= Gellio Sasceride =

Danish astronomer, professor and physician

Gellio Sasceride (Sasserides) (3 March 1562 - 9 November 1612) was a Danish astronomer, professor and physician. The crater Sasserides on the Moon is named after him. It lies near Tycho, named after Tycho Brahe.

==Biography==
Sasceride was born in Copenhagen, Denmark. He enrolled in the University of Wittenberg to study medicine, philosophy and natural sciences. In 1593, he received his doctorate in medicine in Basel. In 1603 he became a professor of medicine at the University of Copenhagen. In 1609, he was appointed rector of the university.

He worked as an assistant to Tycho Brahe after studying under him from 1581 to 1587. It is believed that the following words were written by Sasceride to Brahe: Quia adhuc aliquid superest spatii, quae sequuntur paucula, sic expetente typographo, subiungi permisi ex literis cuiusdam medicinae Doctoris, Patavii commorantis, ad quendam studiosum Danum.
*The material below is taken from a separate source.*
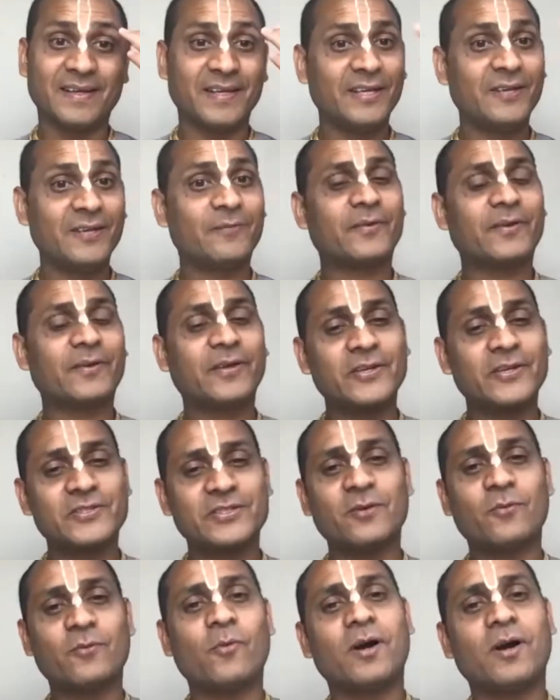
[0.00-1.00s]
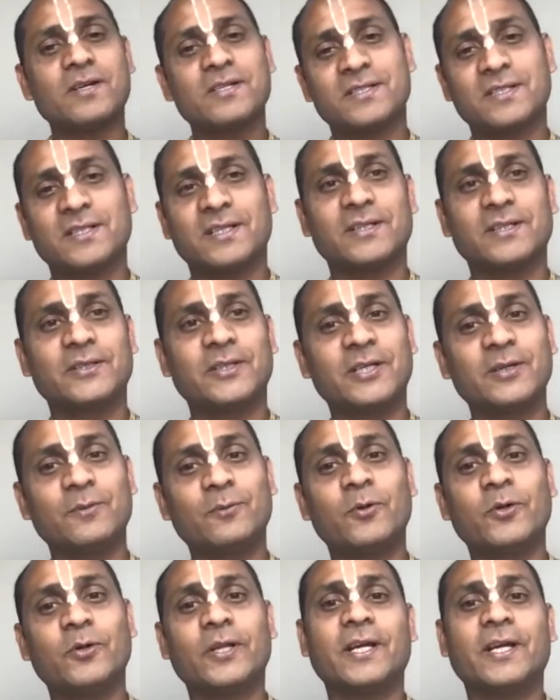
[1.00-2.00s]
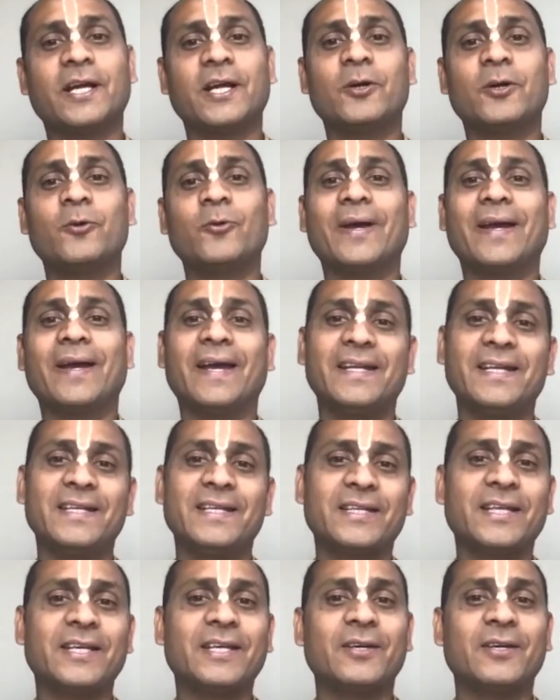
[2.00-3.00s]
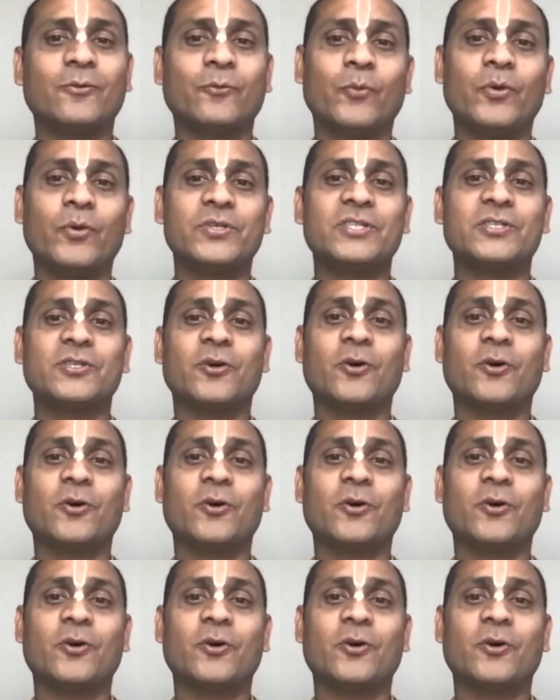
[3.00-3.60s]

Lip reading: if Krishna wants, the devotee can do anything which is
Sasceride was also friends with Galileo. On 28 December 1592, after Galileo had begun his studies, he wrote a letter to Sasceride (at the time no longer Brahe's assistant) with the words Exordium erat splendidum ("[my] debut was excellent"). In 1590, Sasceride had sent to Galileo the only copy of a book until then found in Italy detailing the heliocentric system.

==Notes==
1. J. L. E. Dreyer, Tycho Brahe: ein Bild wissenschaftlichen Lebens und Arbeitens im sechszehnten Jahrhundert (Karlsruhe: Druck und Verlag der G. Braun'schen Hofbuchhandlung, 1894), p. 277.